Stored items:
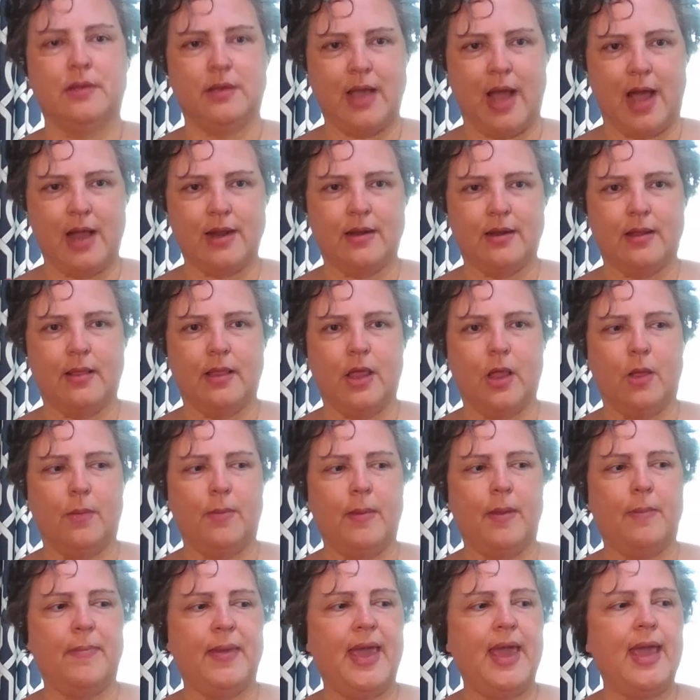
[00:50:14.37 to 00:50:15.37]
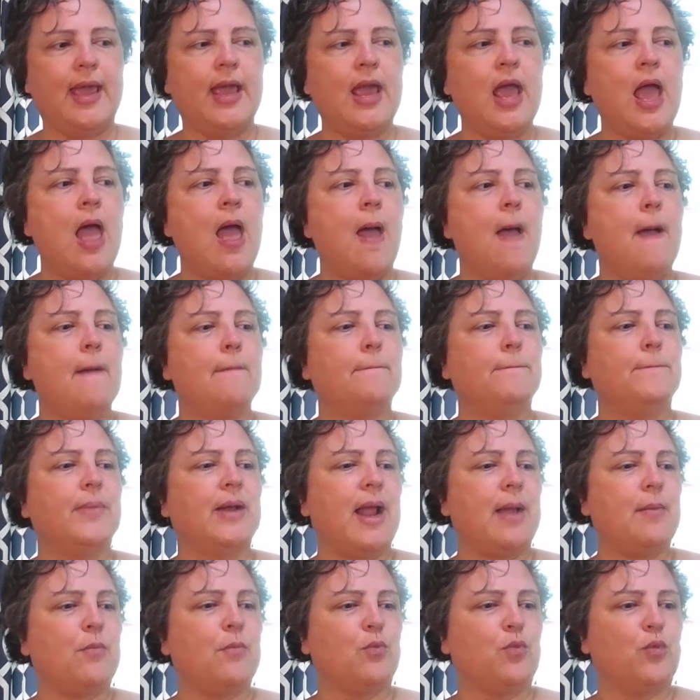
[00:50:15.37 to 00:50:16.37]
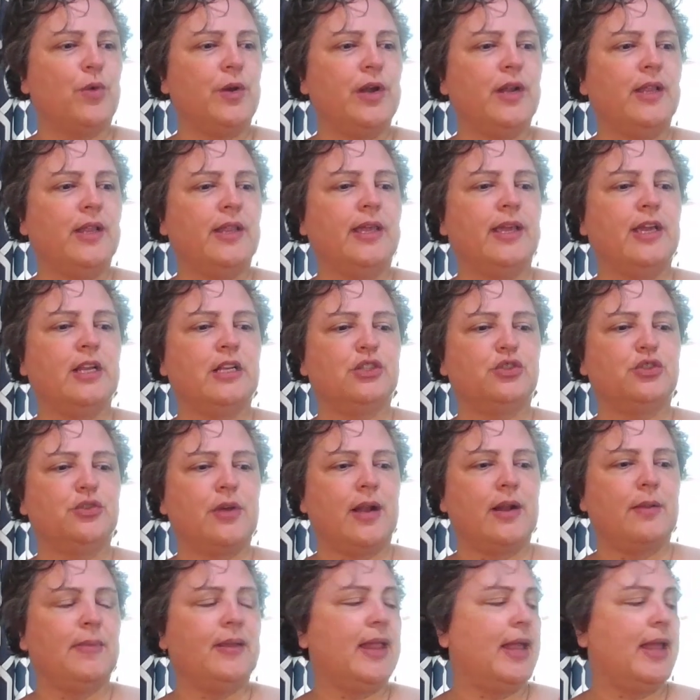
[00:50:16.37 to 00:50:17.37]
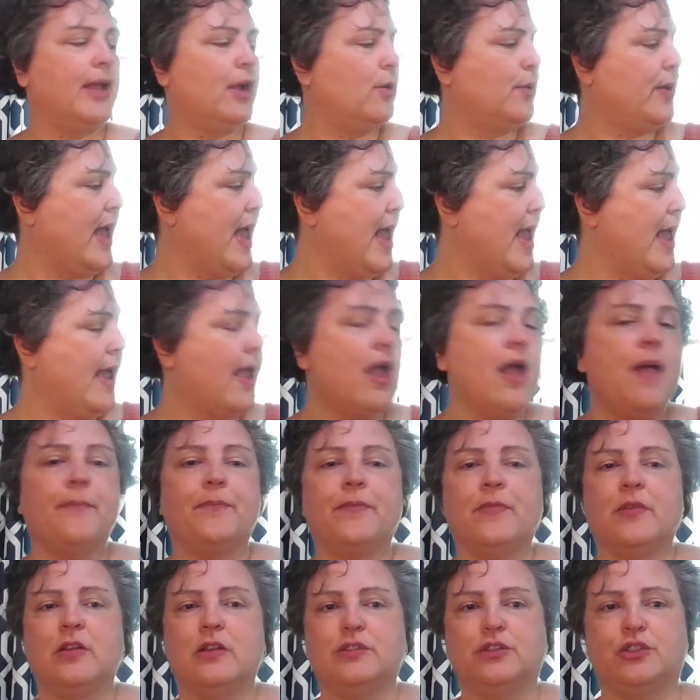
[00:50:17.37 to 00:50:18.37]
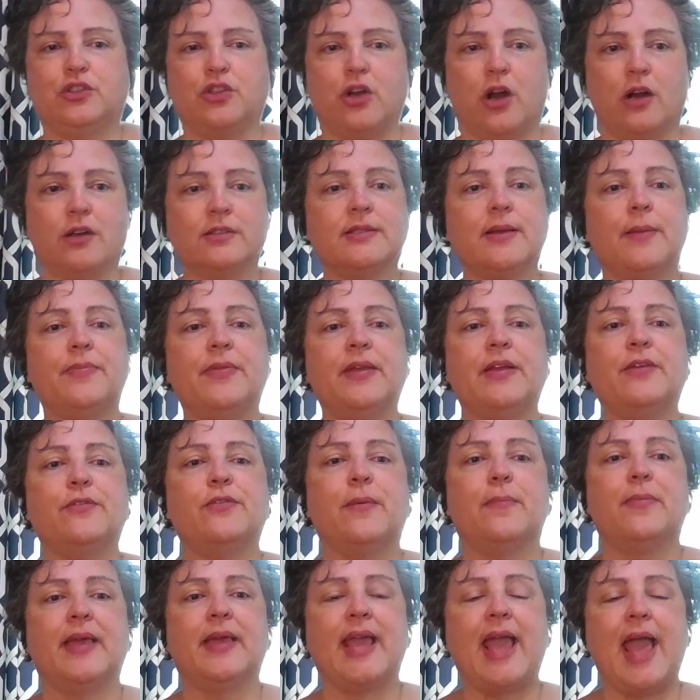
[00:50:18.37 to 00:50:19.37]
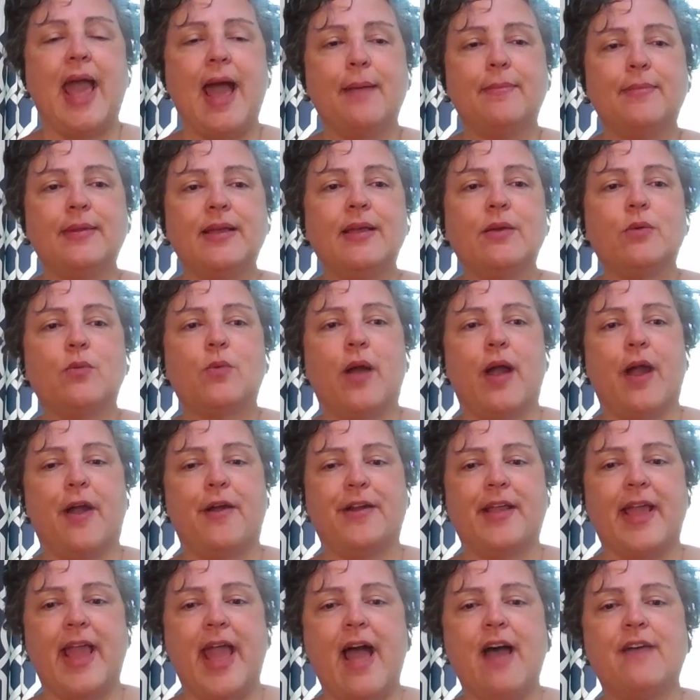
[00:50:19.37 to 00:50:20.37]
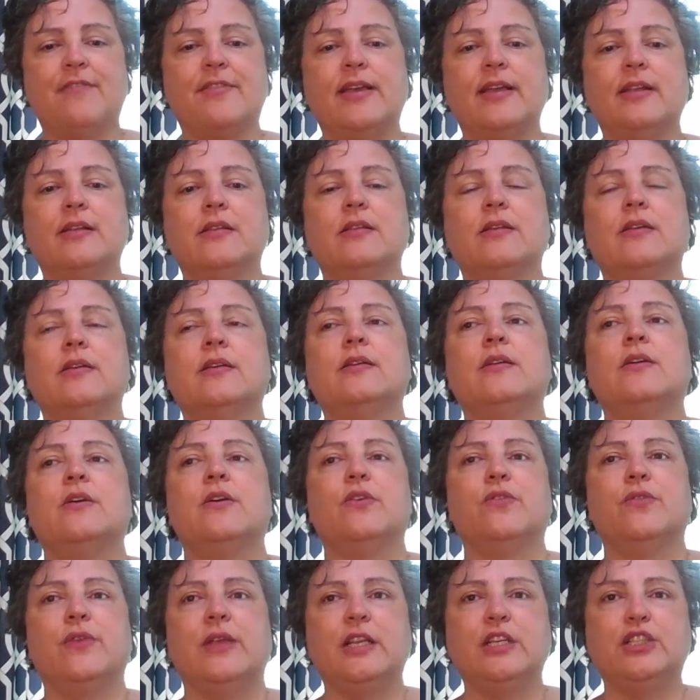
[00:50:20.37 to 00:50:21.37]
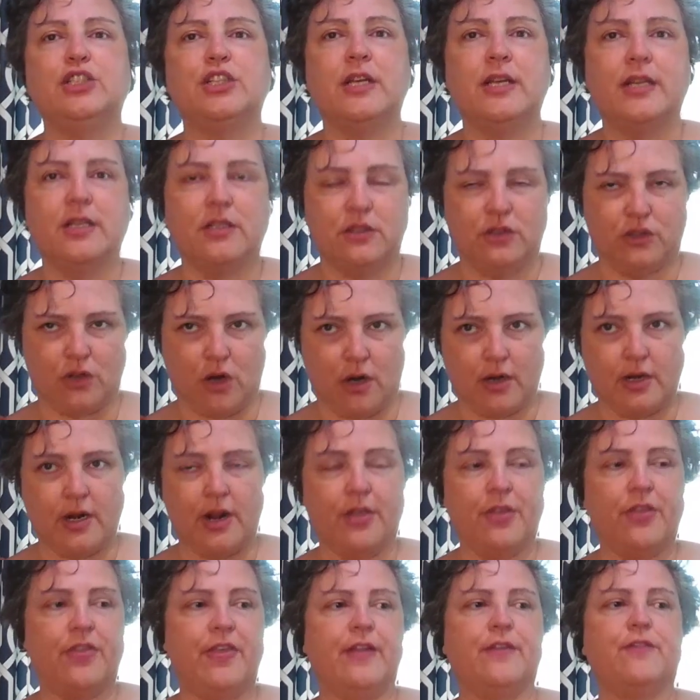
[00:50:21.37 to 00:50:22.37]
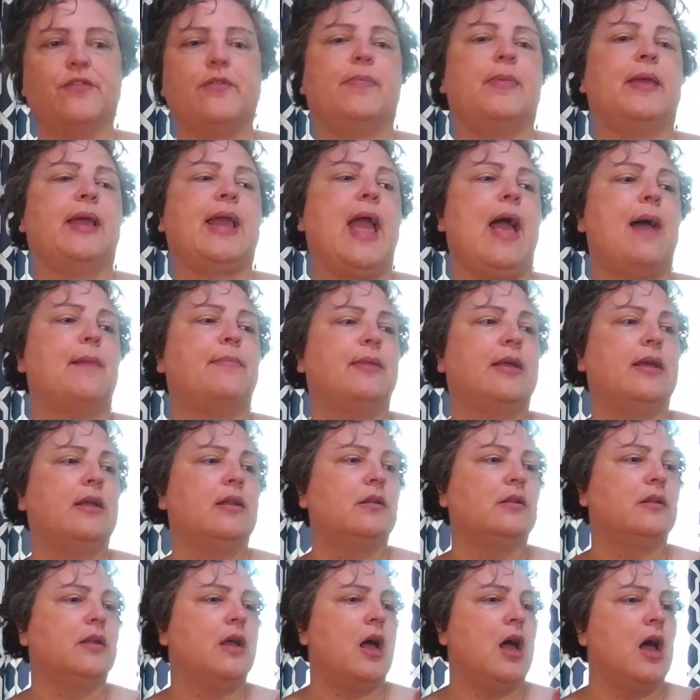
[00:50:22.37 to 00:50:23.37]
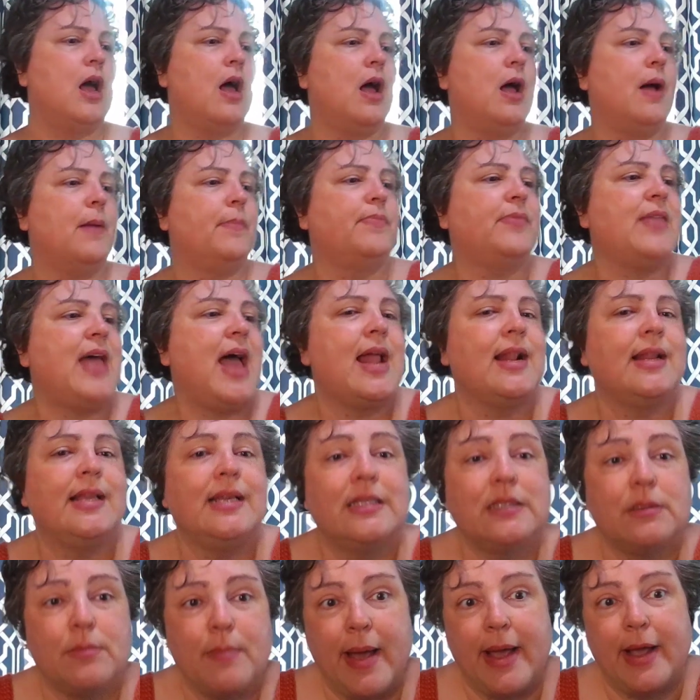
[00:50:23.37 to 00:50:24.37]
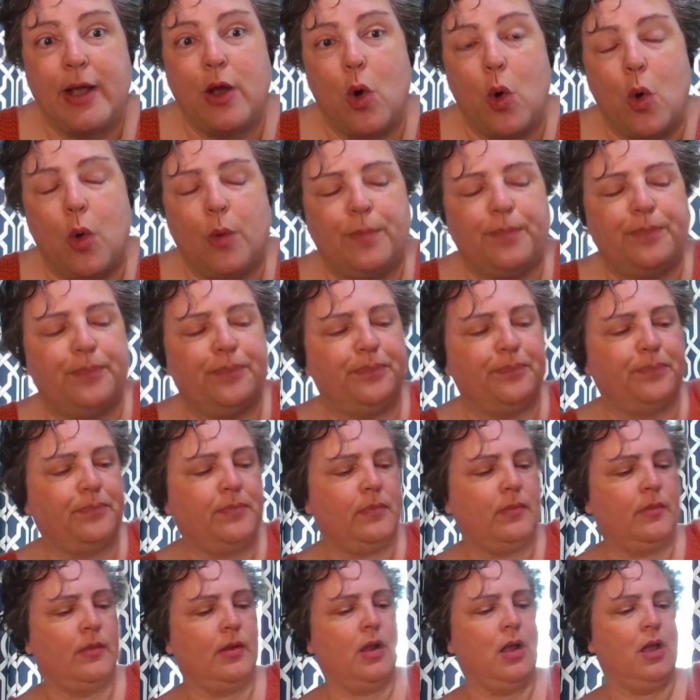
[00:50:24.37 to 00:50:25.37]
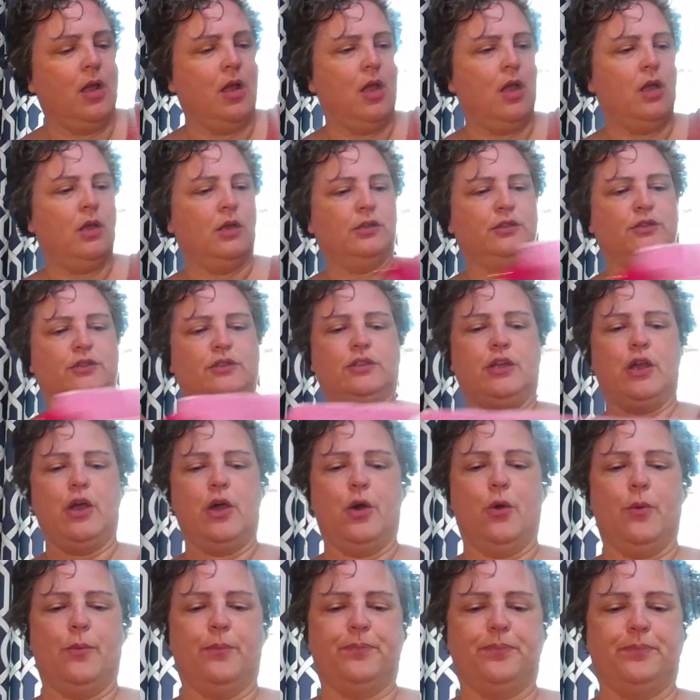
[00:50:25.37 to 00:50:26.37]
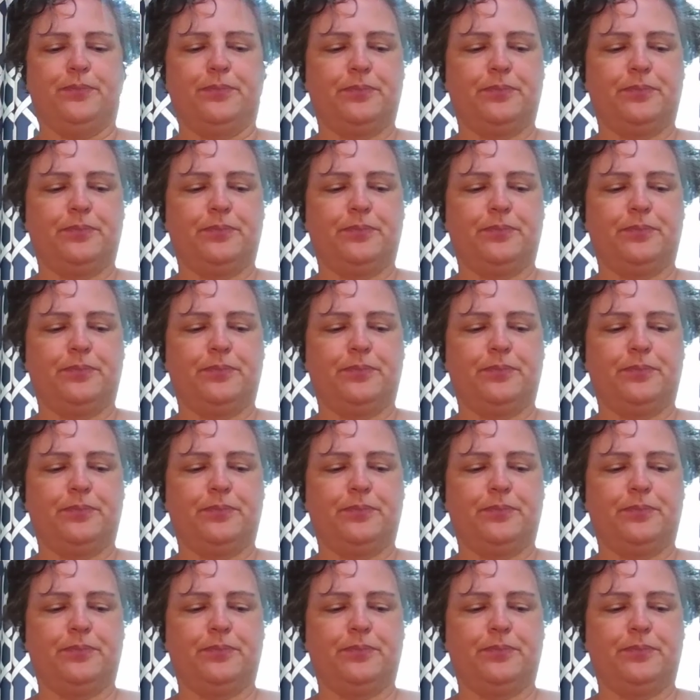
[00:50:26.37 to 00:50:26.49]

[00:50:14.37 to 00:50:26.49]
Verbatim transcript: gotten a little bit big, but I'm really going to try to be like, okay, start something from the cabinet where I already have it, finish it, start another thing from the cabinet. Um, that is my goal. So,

_Exercise details_
Print exactly the lines between the line containing "[00:50:23.37 to 00:50:24.37]" and the last line of the entries above, including both, and nothing besides; skip the pictures.

_Answer to this problem_
[00:50:23.37 to 00:50:24.37]
[00:50:24.37 to 00:50:25.37]
[00:50:25.37 to 00:50:26.37]
[00:50:26.37 to 00:50:26.49]

[00:50:14.37 to 00:50:26.49]
Verbatim transcript: gotten a little bit big, but I'm really going to try to be like, okay, start something from the cabinet where I already have it, finish it, start another thing from the cabinet. Um, that is my goal. So,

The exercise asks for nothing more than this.